[About this exercise]
Pictures aside, repeat every entry exactly.

Data extracted from a collection
######
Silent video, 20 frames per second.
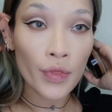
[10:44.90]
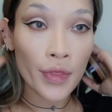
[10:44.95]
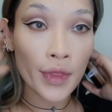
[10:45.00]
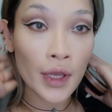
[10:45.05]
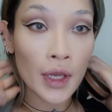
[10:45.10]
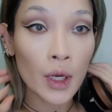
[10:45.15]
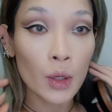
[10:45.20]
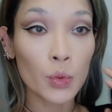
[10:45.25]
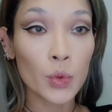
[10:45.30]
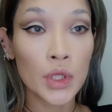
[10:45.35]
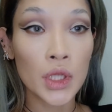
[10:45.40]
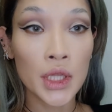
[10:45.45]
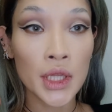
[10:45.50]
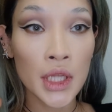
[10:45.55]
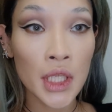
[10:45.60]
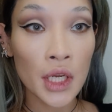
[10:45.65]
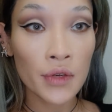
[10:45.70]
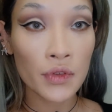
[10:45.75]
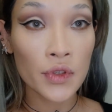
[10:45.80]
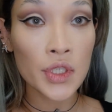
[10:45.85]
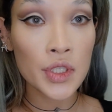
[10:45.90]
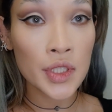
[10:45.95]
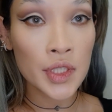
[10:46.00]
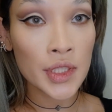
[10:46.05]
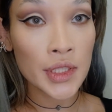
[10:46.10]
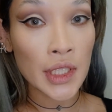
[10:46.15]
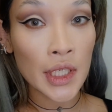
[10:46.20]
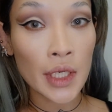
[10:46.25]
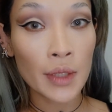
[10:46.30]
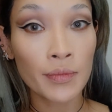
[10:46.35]
thing I would never
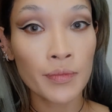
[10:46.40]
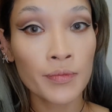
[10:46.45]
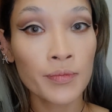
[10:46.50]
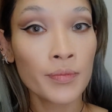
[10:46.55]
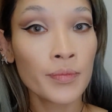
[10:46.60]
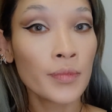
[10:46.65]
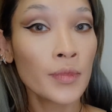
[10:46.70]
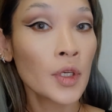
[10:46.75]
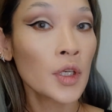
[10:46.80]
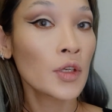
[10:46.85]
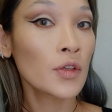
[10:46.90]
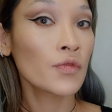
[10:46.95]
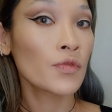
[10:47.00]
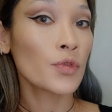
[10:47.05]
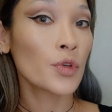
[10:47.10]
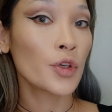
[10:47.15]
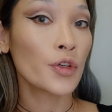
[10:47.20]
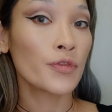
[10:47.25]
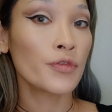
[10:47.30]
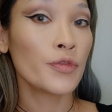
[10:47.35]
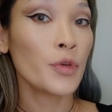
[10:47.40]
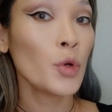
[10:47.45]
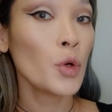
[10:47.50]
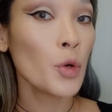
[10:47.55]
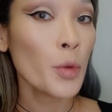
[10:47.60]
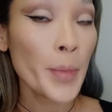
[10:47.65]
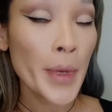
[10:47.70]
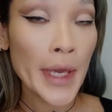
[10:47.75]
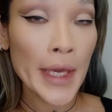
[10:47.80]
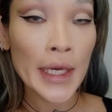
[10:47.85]
skip for
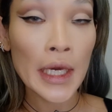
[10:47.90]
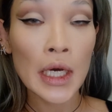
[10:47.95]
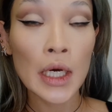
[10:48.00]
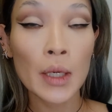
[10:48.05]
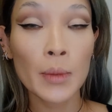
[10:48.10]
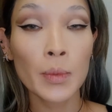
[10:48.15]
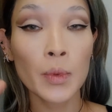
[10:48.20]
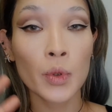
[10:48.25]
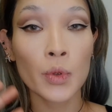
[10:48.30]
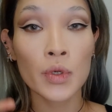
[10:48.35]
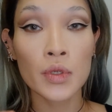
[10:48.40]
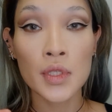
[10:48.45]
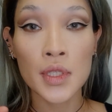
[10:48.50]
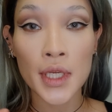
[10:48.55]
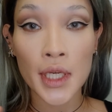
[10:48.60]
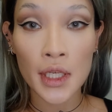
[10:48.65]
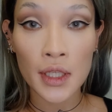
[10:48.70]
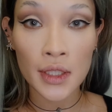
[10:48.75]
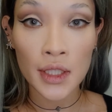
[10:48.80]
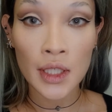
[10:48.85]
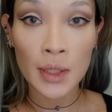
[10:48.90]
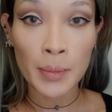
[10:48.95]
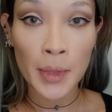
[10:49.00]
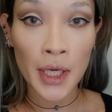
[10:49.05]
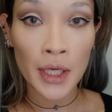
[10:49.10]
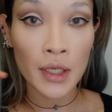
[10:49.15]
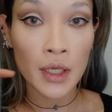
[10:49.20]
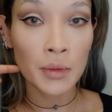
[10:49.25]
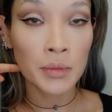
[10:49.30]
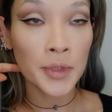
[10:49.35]
full makeup or daily
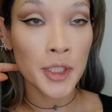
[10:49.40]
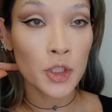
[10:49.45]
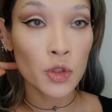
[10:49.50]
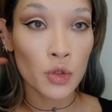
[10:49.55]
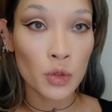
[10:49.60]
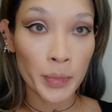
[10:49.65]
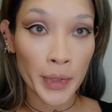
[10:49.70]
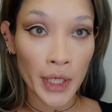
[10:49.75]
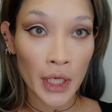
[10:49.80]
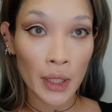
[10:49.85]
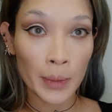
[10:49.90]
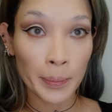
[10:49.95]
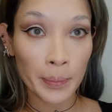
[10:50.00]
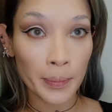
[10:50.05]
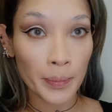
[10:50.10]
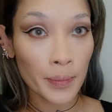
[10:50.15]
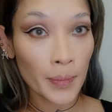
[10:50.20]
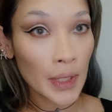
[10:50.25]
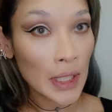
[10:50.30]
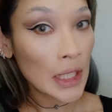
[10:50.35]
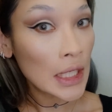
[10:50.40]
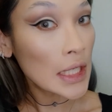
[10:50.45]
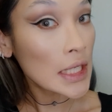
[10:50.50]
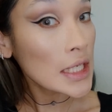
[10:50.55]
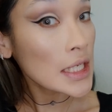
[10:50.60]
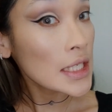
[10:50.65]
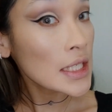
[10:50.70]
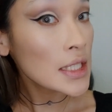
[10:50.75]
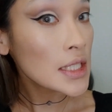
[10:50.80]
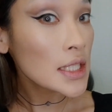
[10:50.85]
makeup, natural makeup,
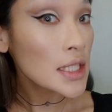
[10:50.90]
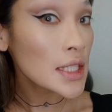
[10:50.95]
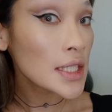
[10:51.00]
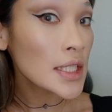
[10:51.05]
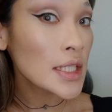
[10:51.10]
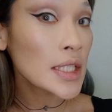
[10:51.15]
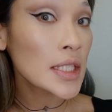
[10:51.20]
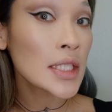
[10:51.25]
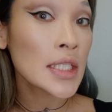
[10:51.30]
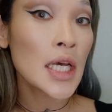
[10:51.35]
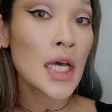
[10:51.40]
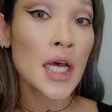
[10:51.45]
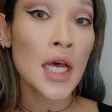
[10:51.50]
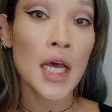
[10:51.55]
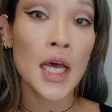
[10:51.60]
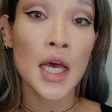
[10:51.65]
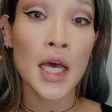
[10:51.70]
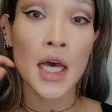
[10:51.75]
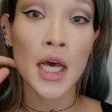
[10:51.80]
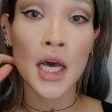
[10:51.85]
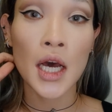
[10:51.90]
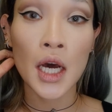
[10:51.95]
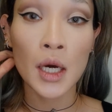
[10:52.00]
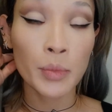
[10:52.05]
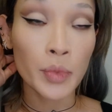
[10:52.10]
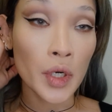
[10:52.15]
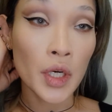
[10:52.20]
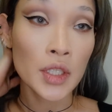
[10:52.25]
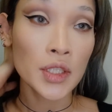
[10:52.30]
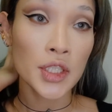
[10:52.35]
is a
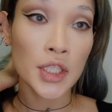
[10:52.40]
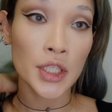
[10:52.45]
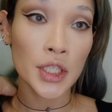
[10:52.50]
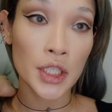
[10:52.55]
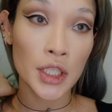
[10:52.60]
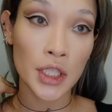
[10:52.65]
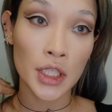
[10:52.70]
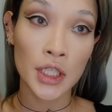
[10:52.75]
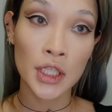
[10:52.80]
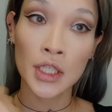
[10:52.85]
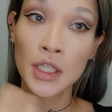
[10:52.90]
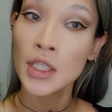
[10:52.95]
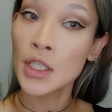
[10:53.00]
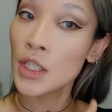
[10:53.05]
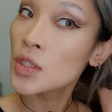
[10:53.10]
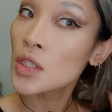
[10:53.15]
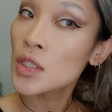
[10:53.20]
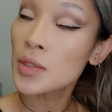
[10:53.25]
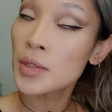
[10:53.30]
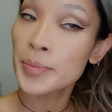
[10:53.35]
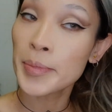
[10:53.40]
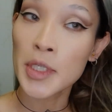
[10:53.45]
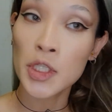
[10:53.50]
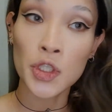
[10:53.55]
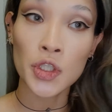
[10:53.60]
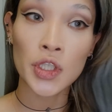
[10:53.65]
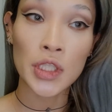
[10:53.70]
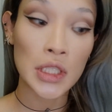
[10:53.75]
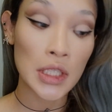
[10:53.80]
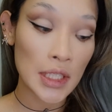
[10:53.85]
bronzer.
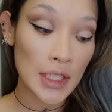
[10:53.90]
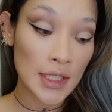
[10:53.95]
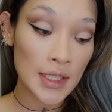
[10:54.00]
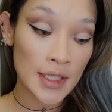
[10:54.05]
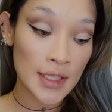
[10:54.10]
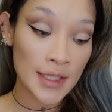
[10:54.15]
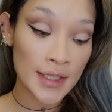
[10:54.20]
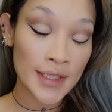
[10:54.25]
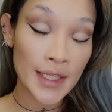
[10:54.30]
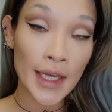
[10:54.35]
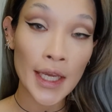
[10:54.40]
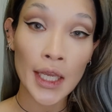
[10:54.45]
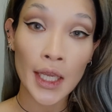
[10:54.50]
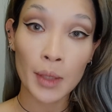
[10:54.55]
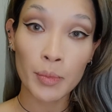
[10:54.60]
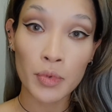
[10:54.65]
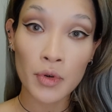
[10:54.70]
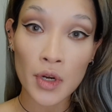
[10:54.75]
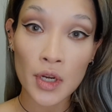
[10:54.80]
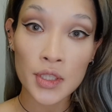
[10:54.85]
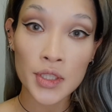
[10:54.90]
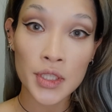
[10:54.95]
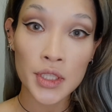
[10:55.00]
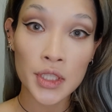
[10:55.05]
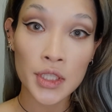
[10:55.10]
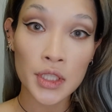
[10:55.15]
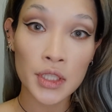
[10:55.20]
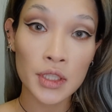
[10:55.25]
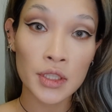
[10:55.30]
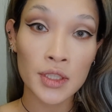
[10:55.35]
Especially this Say
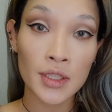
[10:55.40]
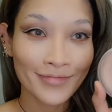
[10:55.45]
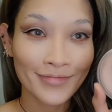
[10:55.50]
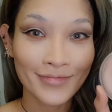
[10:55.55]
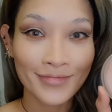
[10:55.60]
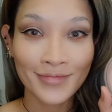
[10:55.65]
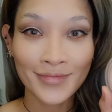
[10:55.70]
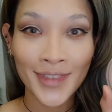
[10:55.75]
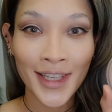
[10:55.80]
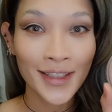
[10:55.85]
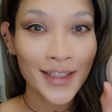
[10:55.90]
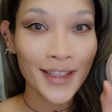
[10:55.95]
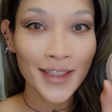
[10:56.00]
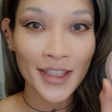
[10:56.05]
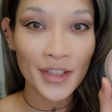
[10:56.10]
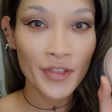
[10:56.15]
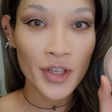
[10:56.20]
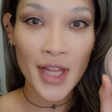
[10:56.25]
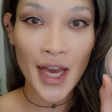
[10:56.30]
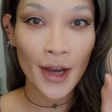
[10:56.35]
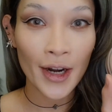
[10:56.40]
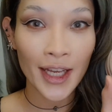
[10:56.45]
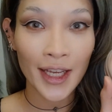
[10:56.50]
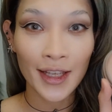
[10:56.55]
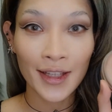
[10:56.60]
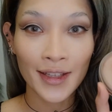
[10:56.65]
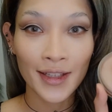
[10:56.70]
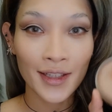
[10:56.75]
bronzer. Cannot live without it.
######
[Exercise output]
Silent video, 20 frames per second.
[10:44.90]
[10:44.95]
[10:45.00]
[10:45.05]
[10:45.10]
[10:45.15]
[10:45.20]
[10:45.25]
[10:45.30]
[10:45.35]
[10:45.40]
[10:45.45]
[10:45.50]
[10:45.55]
[10:45.60]
[10:45.65]
[10:45.70]
[10:45.75]
[10:45.80]
[10:45.85]
[10:45.90]
[10:45.95]
[10:46.00]
[10:46.05]
[10:46.10]
[10:46.15]
[10:46.20]
[10:46.25]
[10:46.30]
[10:46.35]
thing I would never
[10:46.40]
[10:46.45]
[10:46.50]
[10:46.55]
[10:46.60]
[10:46.65]
[10:46.70]
[10:46.75]
[10:46.80]
[10:46.85]
[10:46.90]
[10:46.95]
[10:47.00]
[10:47.05]
[10:47.10]
[10:47.15]
[10:47.20]
[10:47.25]
[10:47.30]
[10:47.35]
[10:47.40]
[10:47.45]
[10:47.50]
[10:47.55]
[10:47.60]
[10:47.65]
[10:47.70]
[10:47.75]
[10:47.80]
[10:47.85]
skip for
[10:47.90]
[10:47.95]
[10:48.00]
[10:48.05]
[10:48.10]
[10:48.15]
[10:48.20]
[10:48.25]
[10:48.30]
[10:48.35]
[10:48.40]
[10:48.45]
[10:48.50]
[10:48.55]
[10:48.60]
[10:48.65]
[10:48.70]
[10:48.75]
[10:48.80]
[10:48.85]
[10:48.90]
[10:48.95]
[10:49.00]
[10:49.05]
[10:49.10]
[10:49.15]
[10:49.20]
[10:49.25]
[10:49.30]
[10:49.35]
full makeup or daily
[10:49.40]
[10:49.45]
[10:49.50]
[10:49.55]
[10:49.60]
[10:49.65]
[10:49.70]
[10:49.75]
[10:49.80]
[10:49.85]
[10:49.90]
[10:49.95]
[10:50.00]
[10:50.05]
[10:50.10]
[10:50.15]
[10:50.20]
[10:50.25]
[10:50.30]
[10:50.35]
[10:50.40]
[10:50.45]
[10:50.50]
[10:50.55]
[10:50.60]
[10:50.65]
[10:50.70]
[10:50.75]
[10:50.80]
[10:50.85]
makeup, natural makeup,
[10:50.90]
[10:50.95]
[10:51.00]
[10:51.05]
[10:51.10]
[10:51.15]
[10:51.20]
[10:51.25]
[10:51.30]
[10:51.35]
[10:51.40]
[10:51.45]
[10:51.50]
[10:51.55]
[10:51.60]
[10:51.65]
[10:51.70]
[10:51.75]
[10:51.80]
[10:51.85]
[10:51.90]
[10:51.95]
[10:52.00]
[10:52.05]
[10:52.10]
[10:52.15]
[10:52.20]
[10:52.25]
[10:52.30]
[10:52.35]
is a
[10:52.40]
[10:52.45]
[10:52.50]
[10:52.55]
[10:52.60]
[10:52.65]
[10:52.70]
[10:52.75]
[10:52.80]
[10:52.85]
[10:52.90]
[10:52.95]
[10:53.00]
[10:53.05]
[10:53.10]
[10:53.15]
[10:53.20]
[10:53.25]
[10:53.30]
[10:53.35]
[10:53.40]
[10:53.45]
[10:53.50]
[10:53.55]
[10:53.60]
[10:53.65]
[10:53.70]
[10:53.75]
[10:53.80]
[10:53.85]
bronzer.
[10:53.90]
[10:53.95]
[10:54.00]
[10:54.05]
[10:54.10]
[10:54.15]
[10:54.20]
[10:54.25]
[10:54.30]
[10:54.35]
[10:54.40]
[10:54.45]
[10:54.50]
[10:54.55]
[10:54.60]
[10:54.65]
[10:54.70]
[10:54.75]
[10:54.80]
[10:54.85]
[10:54.90]
[10:54.95]
[10:55.00]
[10:55.05]
[10:55.10]
[10:55.15]
[10:55.20]
[10:55.25]
[10:55.30]
[10:55.35]
Especially this Say
[10:55.40]
[10:55.45]
[10:55.50]
[10:55.55]
[10:55.60]
[10:55.65]
[10:55.70]
[10:55.75]
[10:55.80]
[10:55.85]
[10:55.90]
[10:55.95]
[10:56.00]
[10:56.05]
[10:56.10]
[10:56.15]
[10:56.20]
[10:56.25]
[10:56.30]
[10:56.35]
[10:56.40]
[10:56.45]
[10:56.50]
[10:56.55]
[10:56.60]
[10:56.65]
[10:56.70]
[10:56.75]
bronzer. Cannot live without it.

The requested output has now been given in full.